Comme si tout cela ne suffisait pas, l'un des principaux centres de communication des forces armées usaméricaines dans le monde sera opérationnel à Sigonella au printemps 2024. Le 29 septembre 2020, le Pentagone a signé un contrat pour la construction d'une station de télécommunications par satellite pour un coût de 42 millions de dollars. « La nouvelle infrastructure de la NAS - Naval Air Station Sigonella - comprendra également une installation pour les informations sensibles et classifiées et permettra des communications plus sûres et plus fiables - voix et données - aux unités navales, sous-marines, aériennes et terrestres de l'US Navy », explique le commandement US. Le coût des équipements électroniques et des systèmes de commande, de contrôle, de communication et de renseignement qui seront installés dans la station satellite est également impressionnant : 57 millions de dollars. Avec le nouveau système de télécommunications, le nombre de personnels USaméricains stationnés à Sigonella atteindra 3 322, contre 3 021 enregistrés au 30 septembre 2018, soit une augmentation de 10 % en moins de cinq ans.

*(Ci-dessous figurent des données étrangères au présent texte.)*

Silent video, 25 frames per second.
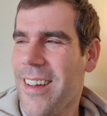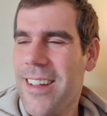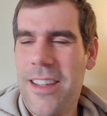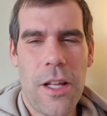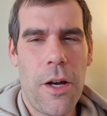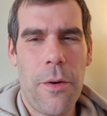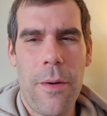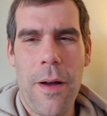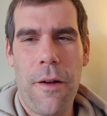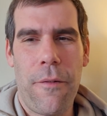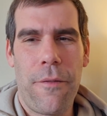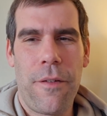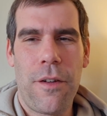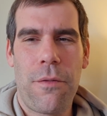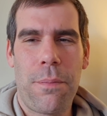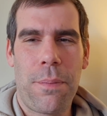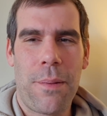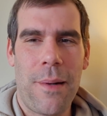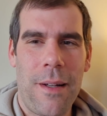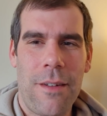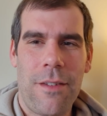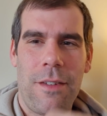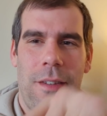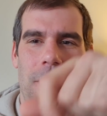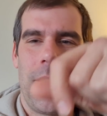No Elvis
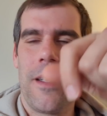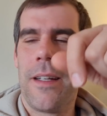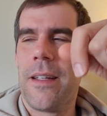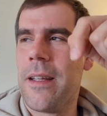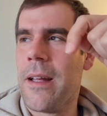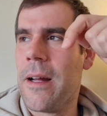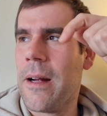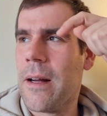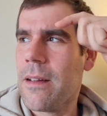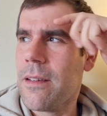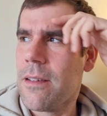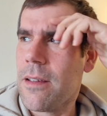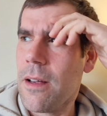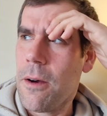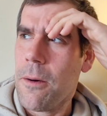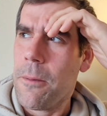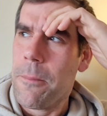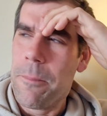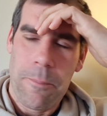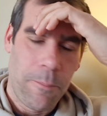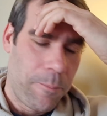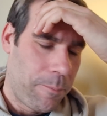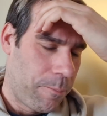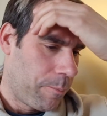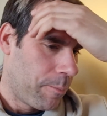Presley in there. So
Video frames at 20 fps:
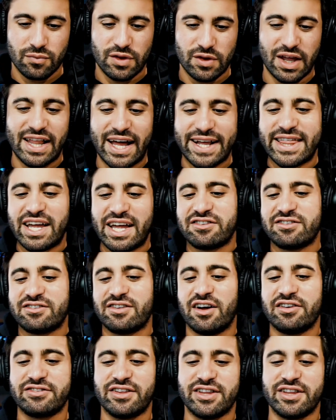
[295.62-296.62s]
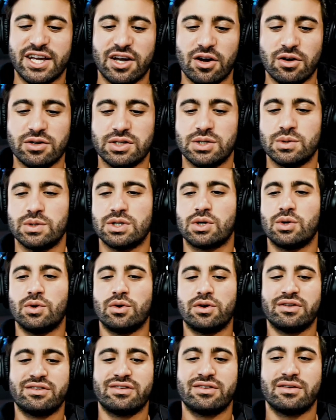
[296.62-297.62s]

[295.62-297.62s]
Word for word: I like that sus that they go to in the chorus.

Le nouveau centre satellitaire fonctionnera sous le commandement de la Naval Computer and Telecommunications Station (NCTS) Sicily des USA, qui soutient les communications critiques des forces armées des USA et de l'OTAN et des coalitions alliées opérant dans les zones sous la responsabilité des commandements AFRICOM, CENTCOM et EUCOM. LA NCTS Sicily est également responsable du NRTF - Naval Radio Transmitter Facility-, le centre d'émission radio de l'US Navy, qui fonctionne depuis octobre 1991 à l'intérieur de la réserve naturelle Sughereta de Niscemi (Caltanissetta), dans la même zone où a été installé l'un des quatre terminaux terrestres du MUOS (Mobile User Objective System), le nouveau système de télécommunications par satellite détenu et utilisé exclusivement par les forces armées usaméricaines.

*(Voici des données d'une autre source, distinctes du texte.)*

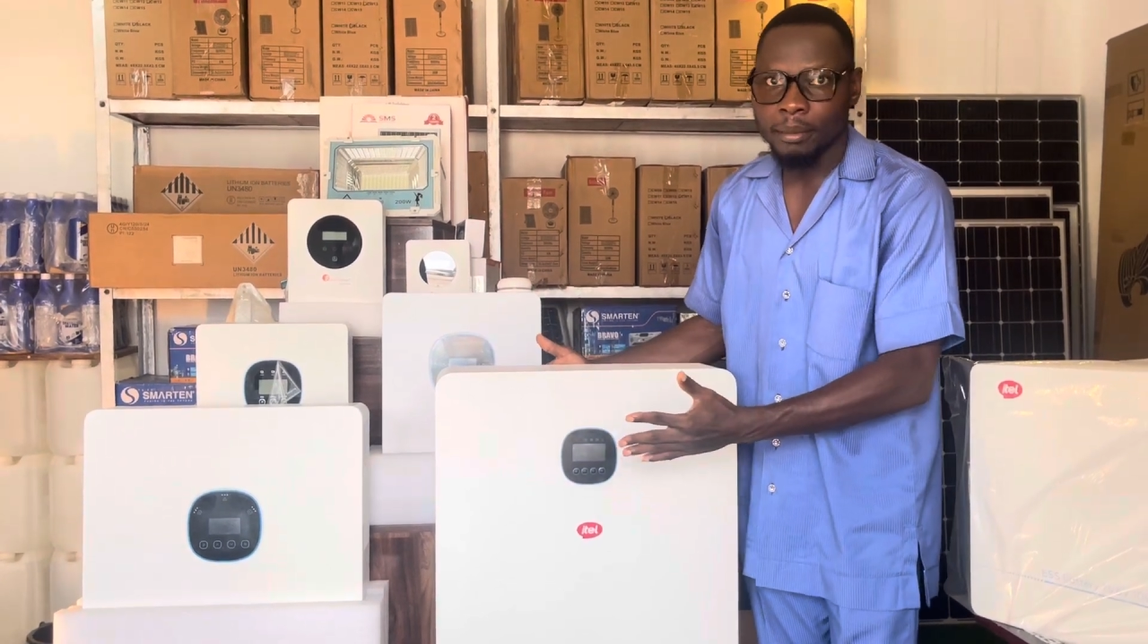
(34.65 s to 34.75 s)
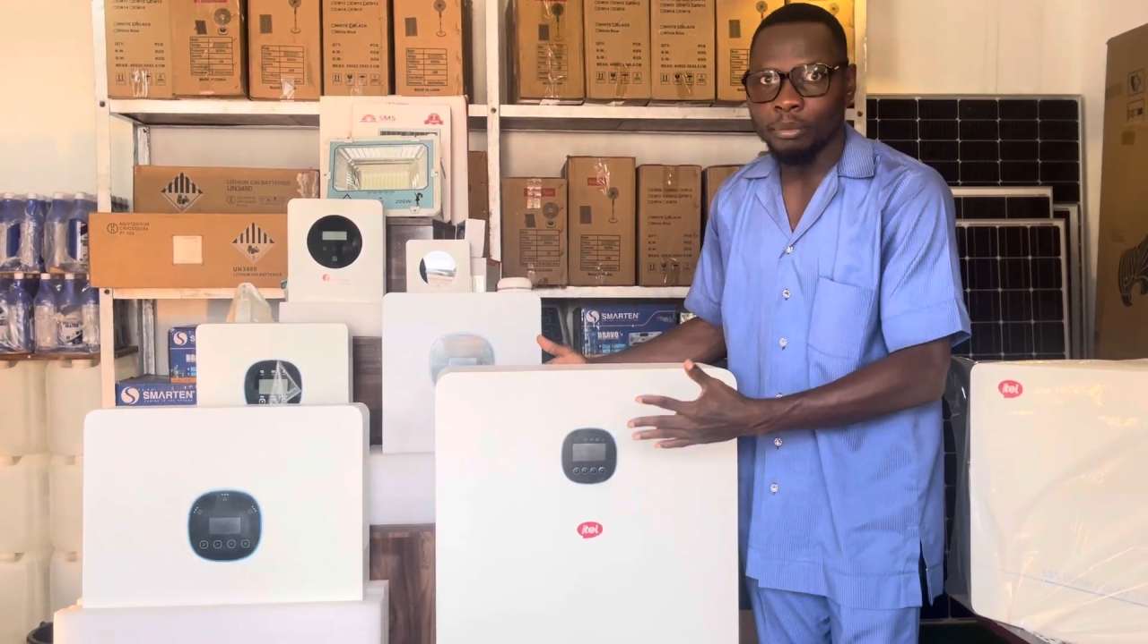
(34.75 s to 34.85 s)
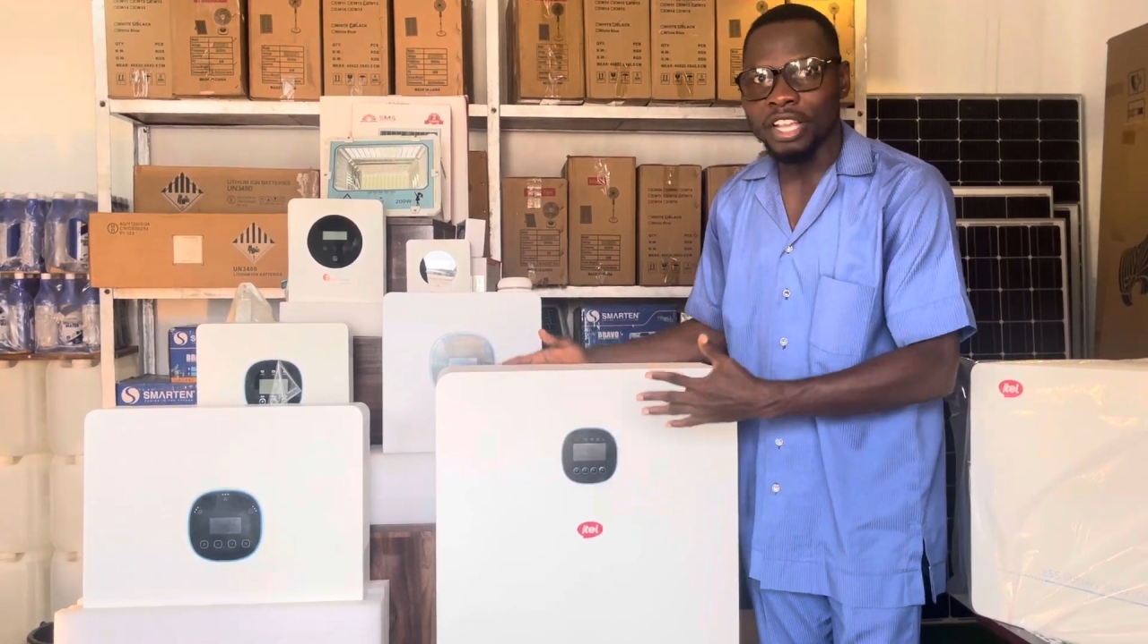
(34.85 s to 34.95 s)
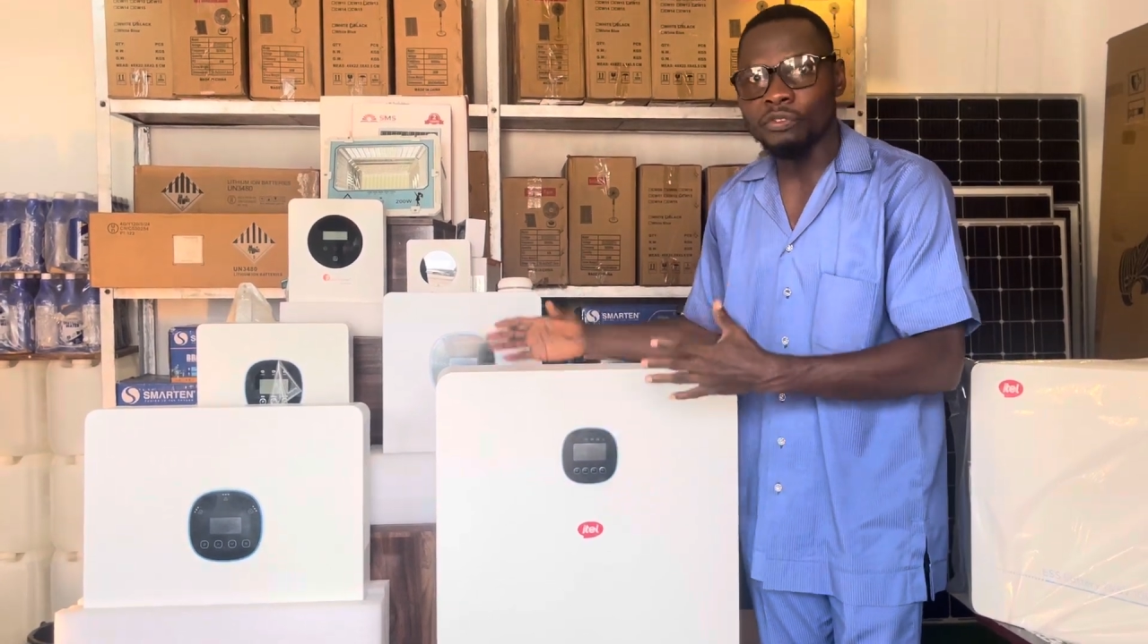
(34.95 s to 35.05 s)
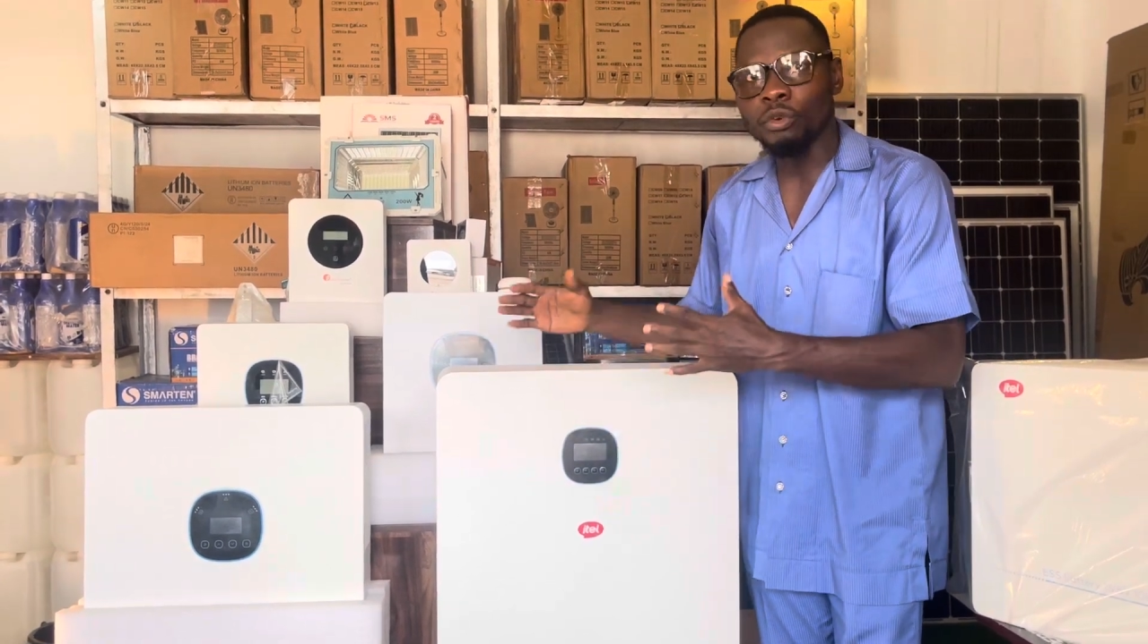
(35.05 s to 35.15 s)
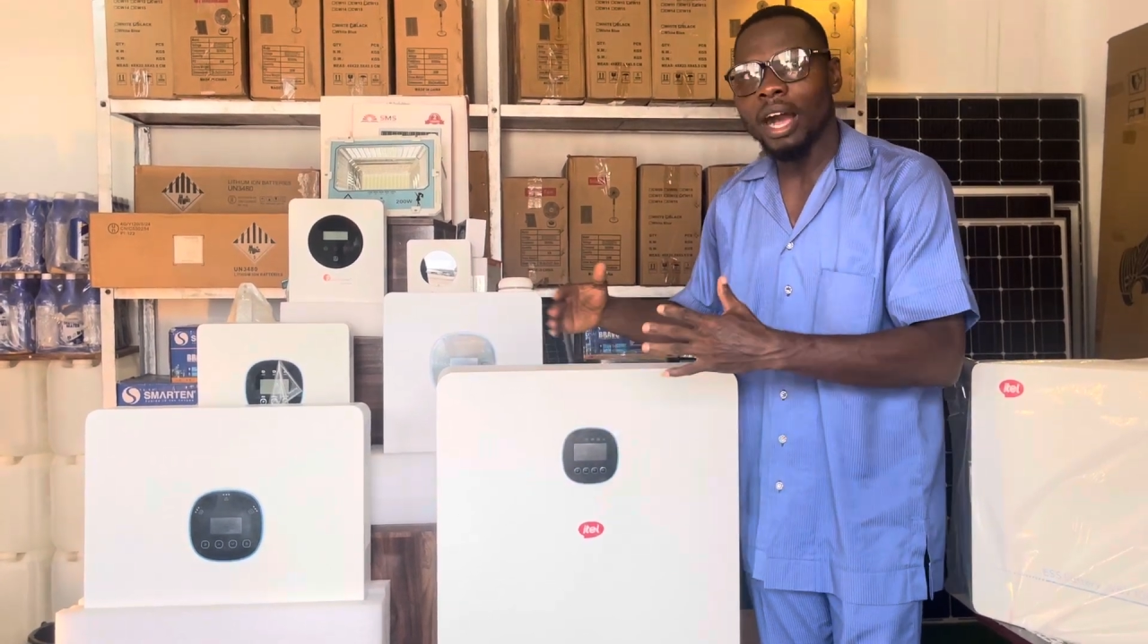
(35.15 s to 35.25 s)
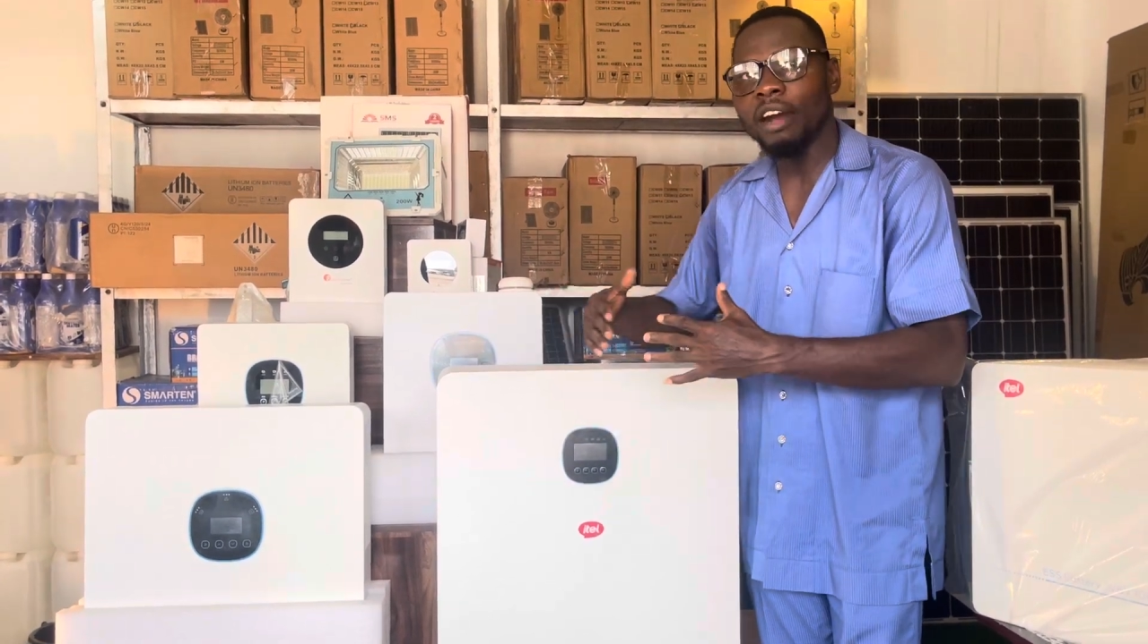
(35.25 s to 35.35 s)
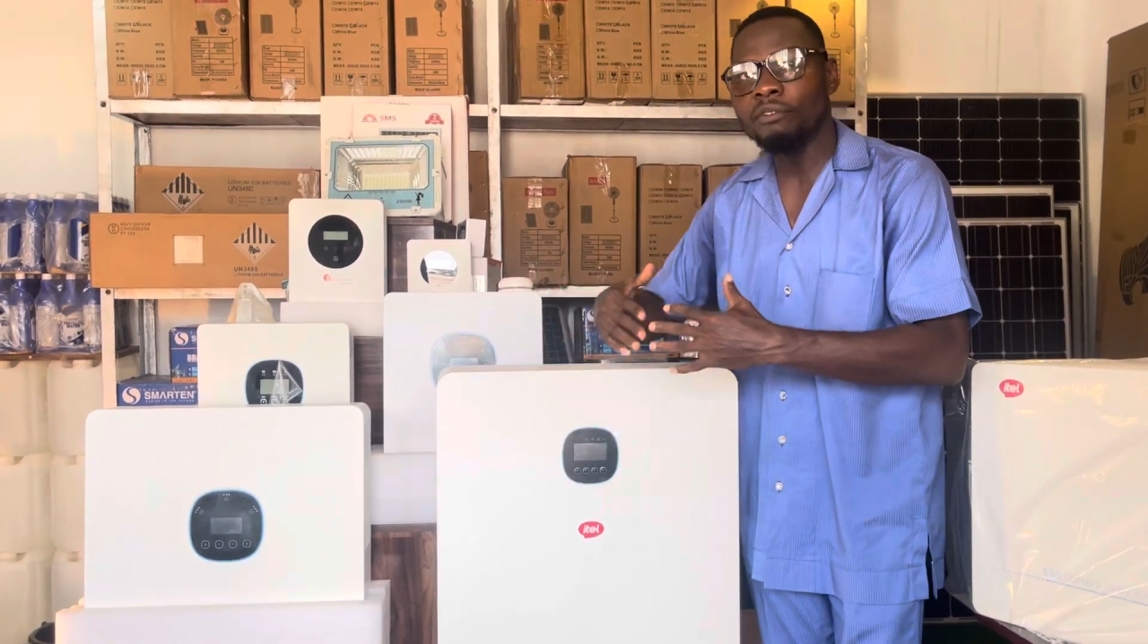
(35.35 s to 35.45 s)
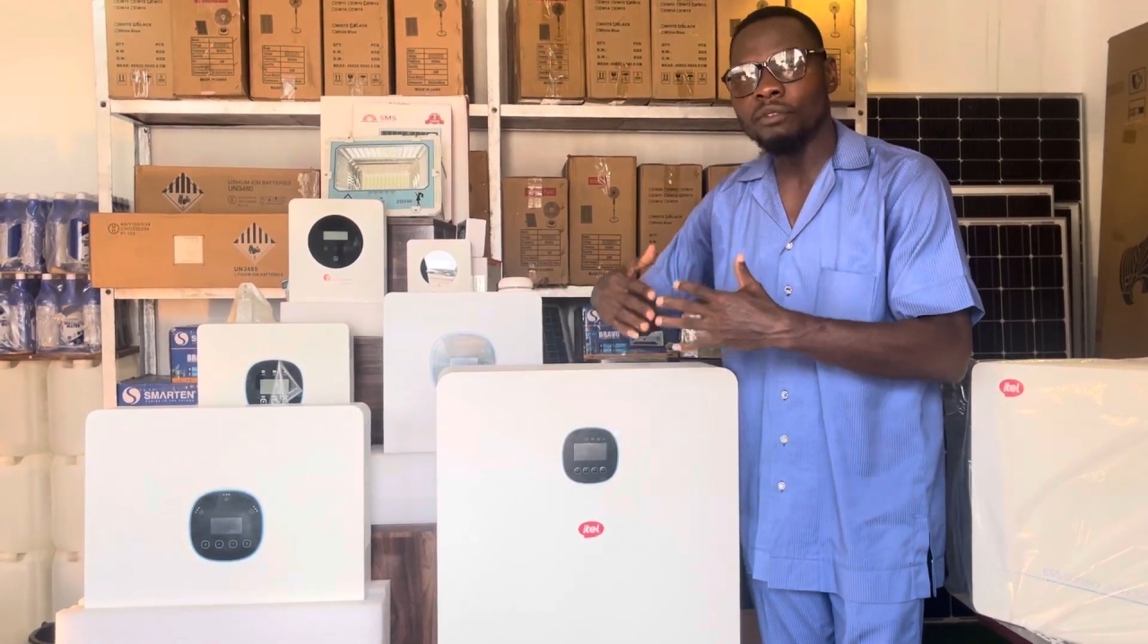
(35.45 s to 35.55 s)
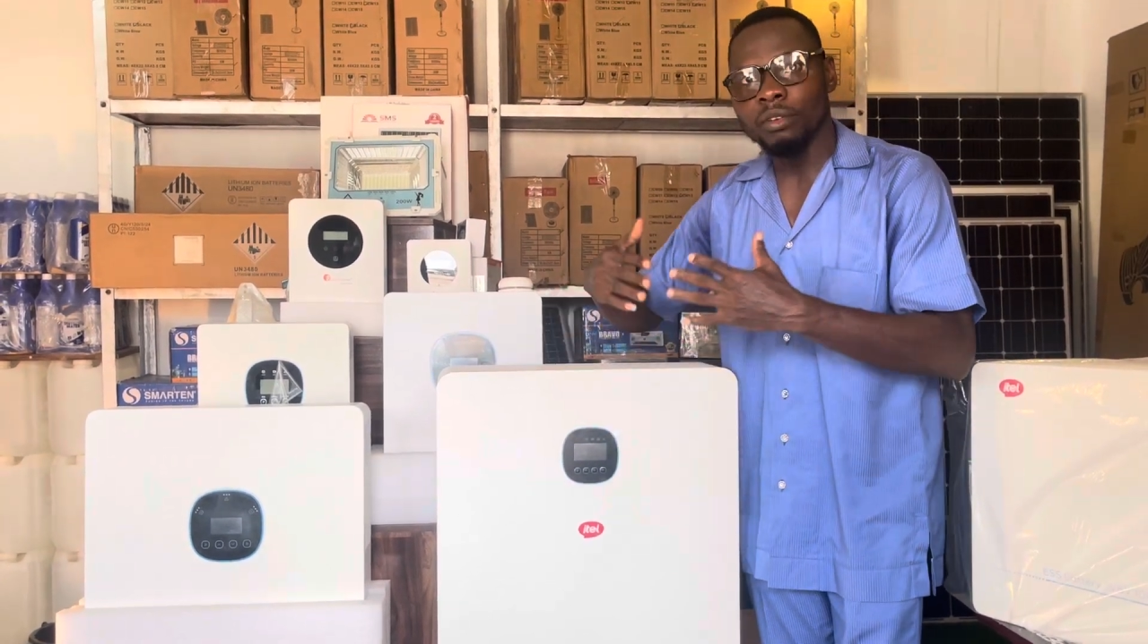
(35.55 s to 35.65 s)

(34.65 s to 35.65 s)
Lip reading: But if you have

Le dossier de conception du futur centre satellite de Sigonella, outre les informations techniques et les coûts des installations, fournit une description utile des principales fonctions attribuées à la base sicilienne. « Sigonella est la plus grande installation de l'US Navy en Méditerranée centrale et est utilisée pour le soutien logistique de la Sixième flotte et comme base pour le déploiement d'avions de guerre sous-marine (ASW) », écrit le Pentagone. « Une escadrille aéronavale est également affectée à Sigonella sur le théâtre méditerranéen, pour des missions de transport de fret à bord des unités navales en transit. La base fonctionne en soutien aux avions tactiques stationnés sur les porte-avions, aux vols de fret de l'Air Mobility Command et aux vols de passagers de l'United States Military Airlift Command. Elle constitue également l'interface logistique avec la baie voisine d'Augusta (Syracuse), utilisée comme quai de l'OTAN et dépôt de carburant et de munitions. Enfin, il soutient les escadrons d'hélicoptères de combat et de surveillance ». Au total, la base abrite 34 commandements stratégiques usaméricains et constitue le « deuxième plus grand centre de commandement militaire maritime au monde après Bahreïn ».

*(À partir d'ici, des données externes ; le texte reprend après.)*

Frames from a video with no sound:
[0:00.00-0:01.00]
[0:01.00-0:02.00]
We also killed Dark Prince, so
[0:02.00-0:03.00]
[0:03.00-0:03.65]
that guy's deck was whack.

Sigonella a été appelée par les dirigeants usaméricains « The Hub of the Med », la plaque tournante de la Méditerranée. Et en effet, depuis le conflit du Vietnam, l'installation sicilienne a toujours joué un rôle décisif dans le transfert d'hommes et de matériel vers les théâtres de guerre ou comme rampe de lancement pour des attaques aériennes et maritimes : contre la Libye de Kadhafi dans les années 1980 ; au Liban en 1982 ; pendant la première et la deuxième guerre du Golfe ; pour les bombardements alliés au Kosovo et en Serbie en 1999 et ceux en Afghanistan, en Irak et en Syrie au XXIe siècle ; pour les campagnes usaméricaines dans les régions subsahariennes et dans la Corne de l'Afrique ; pour la campagne aérienne alliée contre le régime libyen en 2011 ; pour les innombrables raids en Cyrénaïque et en Tripolitaine avec l'utilisation des tristement célèbres drones tueurs (dans la période entre août et décembre 2016, contre les milices pro-ISIS à Syrte, les USA ont effectué 495 attaques de missiles, dont 60% ont été effectuées par des drones Reaper, dont la plupart ont décollé de Sicile). Plus récemment, les drones espions Global Hawk de la marine usaméricaine et les avions de patrouille maritime modernes P-8A Poseidon ont été utilisés dans des actes de provocation antirusse en Syrie et en Crimée. En outre, depuis août dernier, un détachement de l'escadron d'hélicoptères de combat HSC 28 de la marine, équipé d'appareils multirôles Sikorsky MH-60S Seahawk, opère à Sigonella pour renforcer les opérations usaméricaines en Méditerranée et en Afrique du Nord.

 


Les militants siciliens de la campagne No-War décrivent Sigonella comme une tumeur maligne qui se métastase dans toute la Sicile. Oui, parce que la base militaire a agi comme un promoteur et un accélérateur du processus asphyxiant de militarisation qui a affecté toute la région et les petites îles. La baie d'Augusta pour l'amarrage des sous-marins à propulsion nucléaire et à capacité nucléaire ; le MUOStro de Niscemi ; l'aéroport de Trapani- Birgi pour les avions radar AWACS et les avions de chasse de l'OTAN ; les centres radar de Marsala et de Noto-Mezzogregorio ; les hangars creusés dans la montagne à Pantelleria ; les forêts d'antennes radar et de guerre électronique à Lampedusa ; les polygones pour les exercices de guerre des forces armées italiennes et étrangères à Punta Bianca (Agrigente), Piazza Armerina et Corleone ; l'utilisation des ports de Messine, Catane et Palerme pour les escales et le ravitaillement des unités de la VIe flotte et des marines des pays de l'OTAN ; les décollages et les atterrissages des bombardiers et des avions de renseignement des contractants du Pentagone à partir des aéroports « civils » de Catane-Fontanarossa, Palerme-Punta Raisi et Pantelleria : Ce sont les petites et grosses néoplasies qui se sont répandues dans toute la Sicile, contribuant énormément à la crise sociale, économique, politique et environnementale. Les bases militaires, le militarisme et la militarisation ont profondément sapé l’accessibilité démocratique et le désir de délivrance des populations.

Les mouvements d'opposition n'ont pas manqué ; en effet, l'antimilitarisme et le rejet de la guerre ont été des pratiques constantes dans l'histoire récente de la Sicile. Les luttes contre les missiles nucléaires de Comiso et contre les méga-antennes MUOS ont certainement été les événements les plus importants et les plus passionnants. Mais les réponses de l'État et de ses institutions ont toujours été les mêmes : répression, violence et criminalisation généralisées. Malheureusement, à la guerre de chez nous s'est ajoutée à la guerre chez nous.